» **Problem requirements**
Set down the data below exactly; pictures stay out.

» **Extracted data**
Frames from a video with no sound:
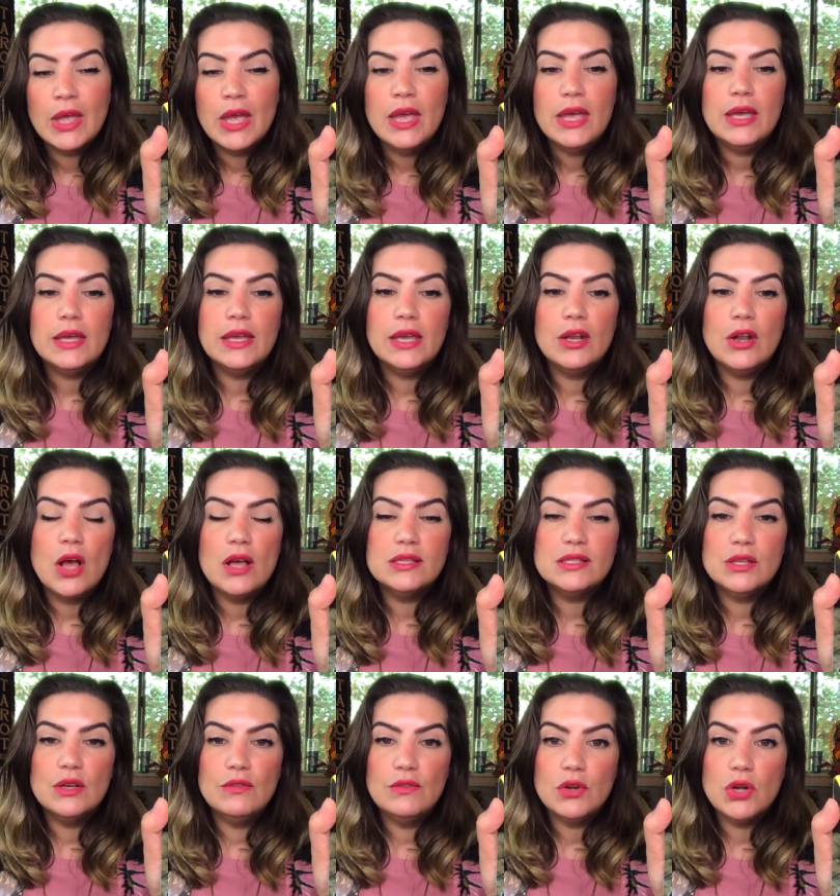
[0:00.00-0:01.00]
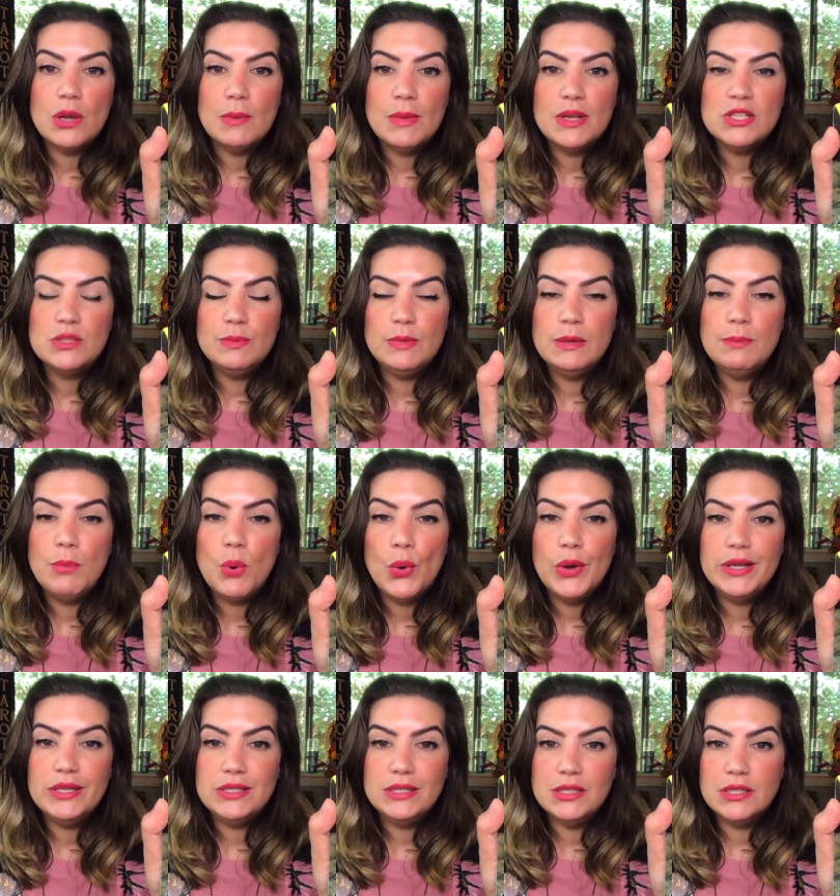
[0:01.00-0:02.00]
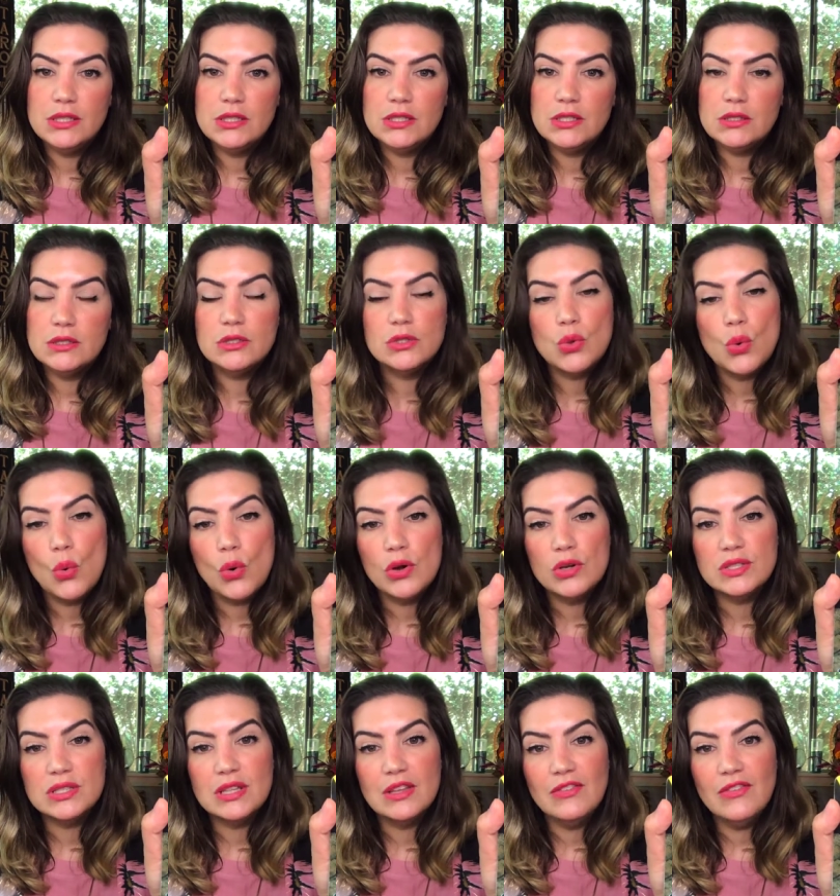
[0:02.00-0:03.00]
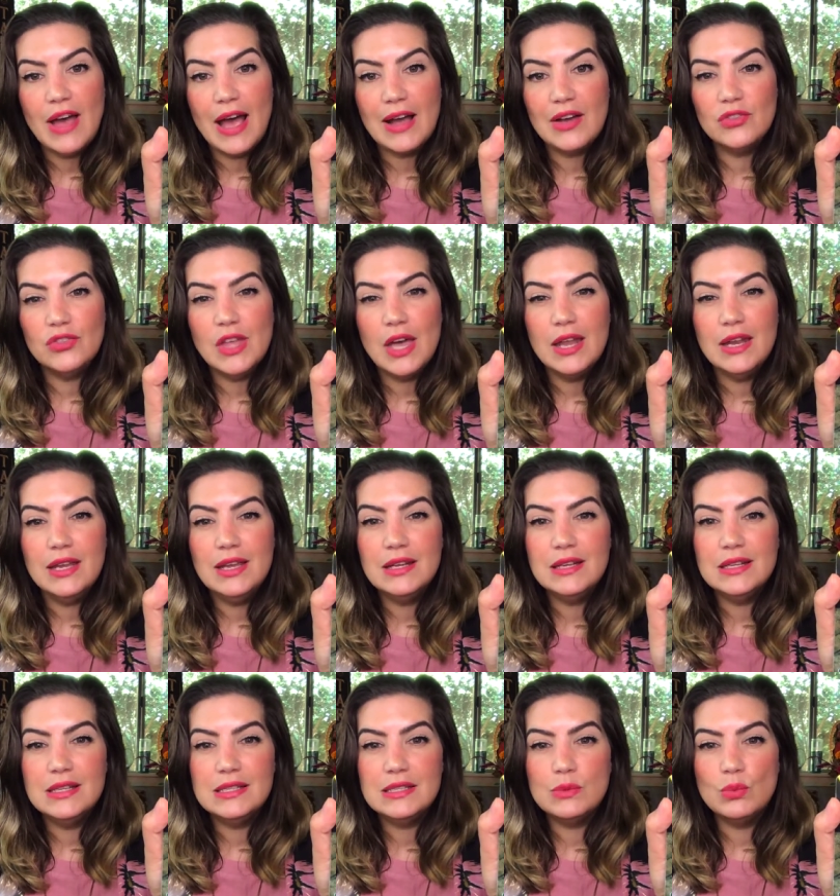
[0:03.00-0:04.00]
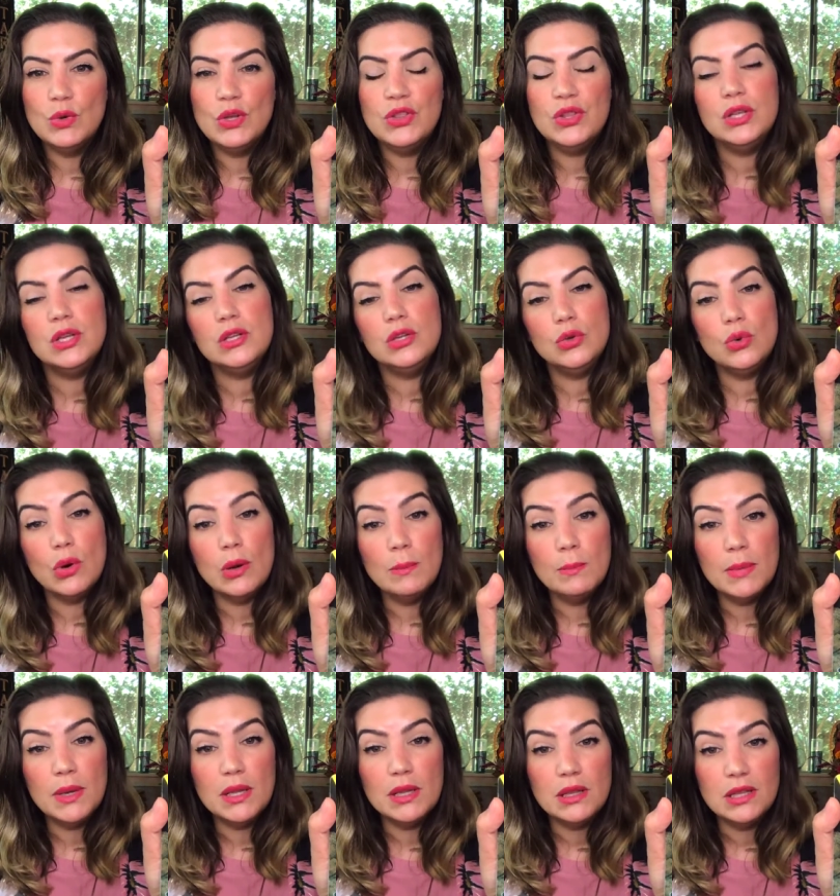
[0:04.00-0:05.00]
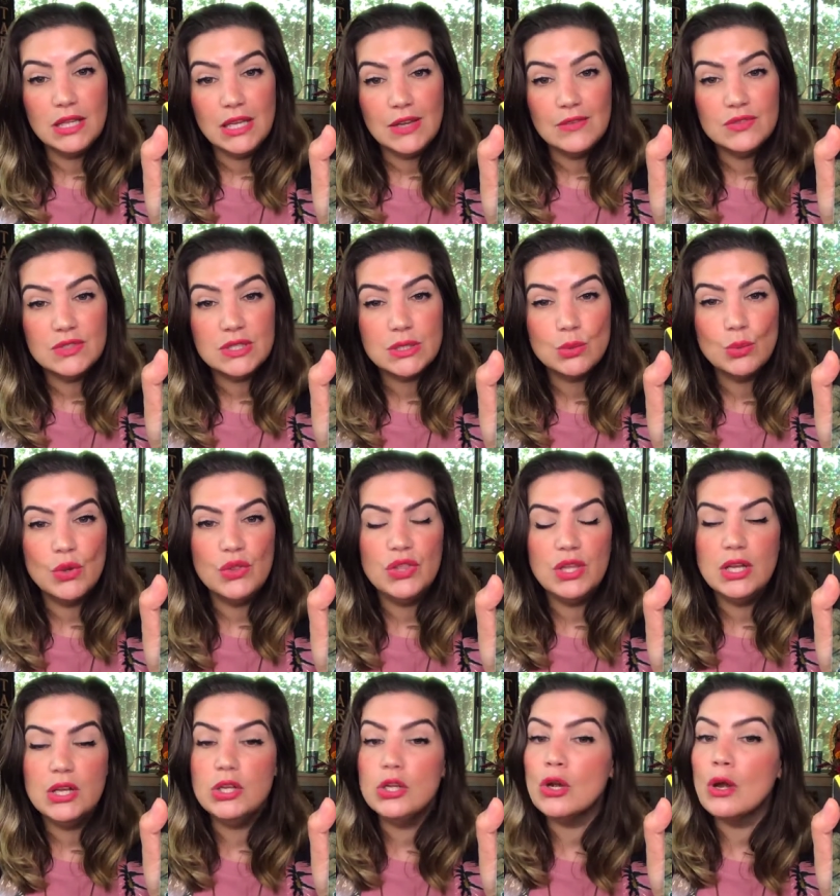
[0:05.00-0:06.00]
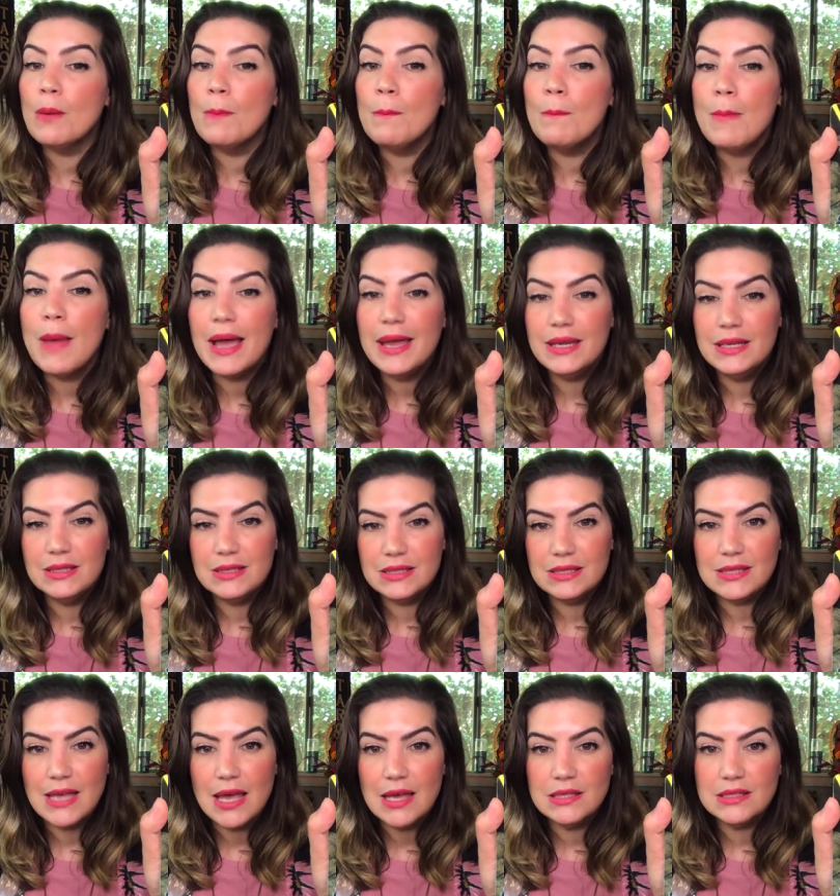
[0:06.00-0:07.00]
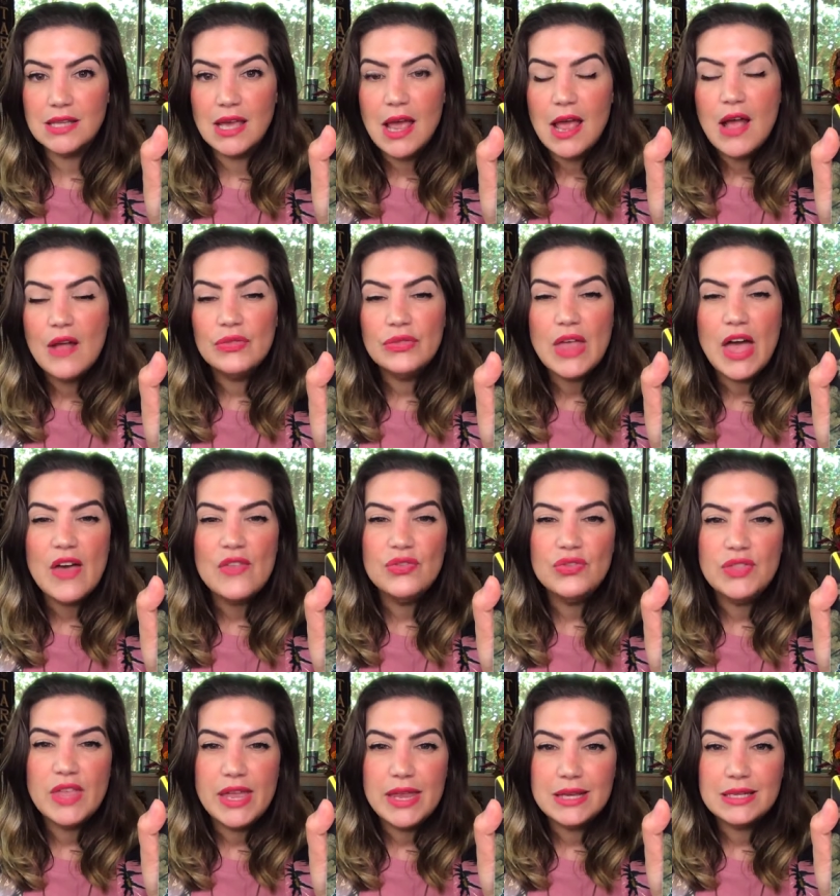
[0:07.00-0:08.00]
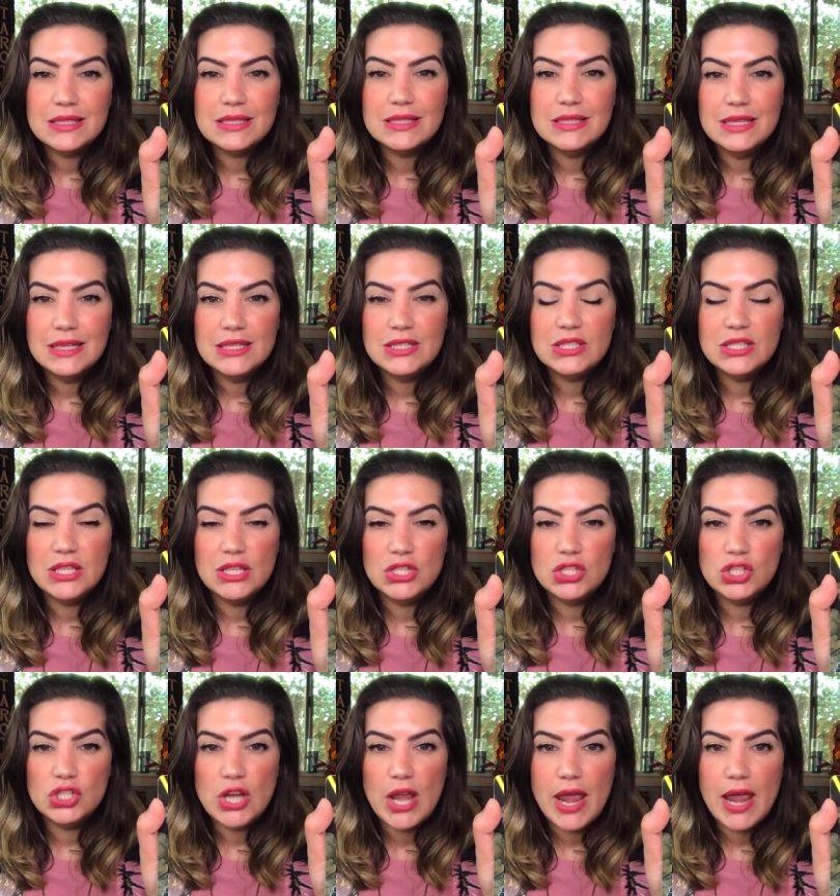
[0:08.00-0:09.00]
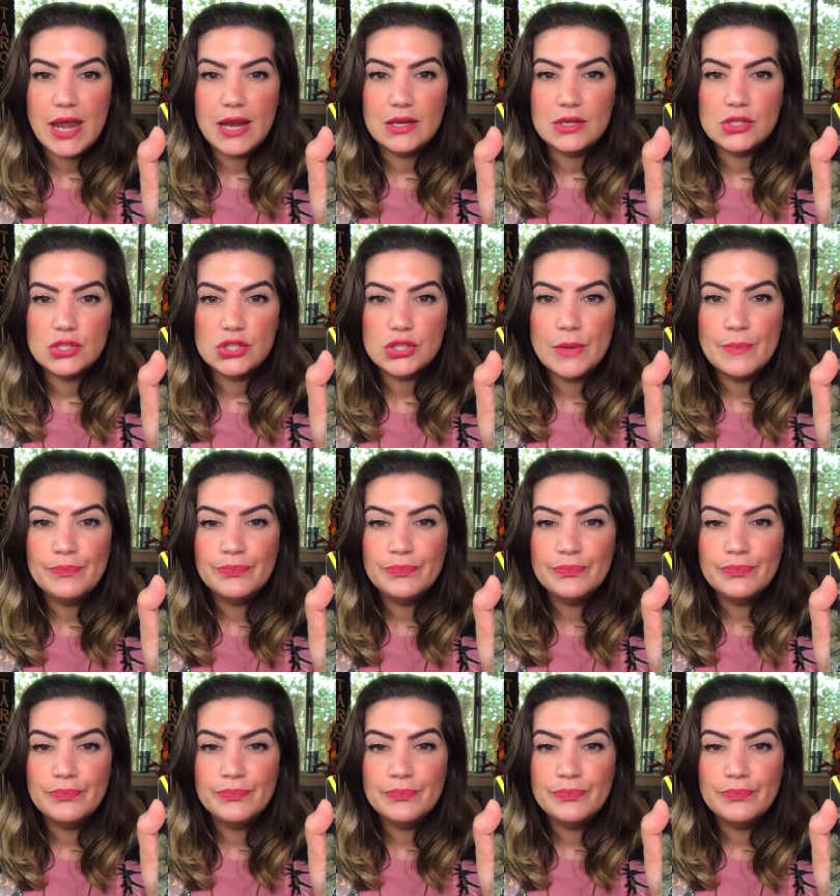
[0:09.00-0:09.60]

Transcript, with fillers: It can also very much be pointing towards the fact that it is within your beliefs, within your mindset, that things need to change.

» **Response**
Frames from a video with no sound:
[0:00.00-0:01.00]
[0:01.00-0:02.00]
[0:02.00-0:03.00]
[0:03.00-0:04.00]
[0:04.00-0:05.00]
[0:05.00-0:06.00]
[0:06.00-0:07.00]
[0:07.00-0:08.00]
[0:08.00-0:09.00]
[0:09.00-0:09.60]

Transcript, with fillers: It can also very much be pointing towards the fact that it is within your beliefs, within your mindset, that things need to change.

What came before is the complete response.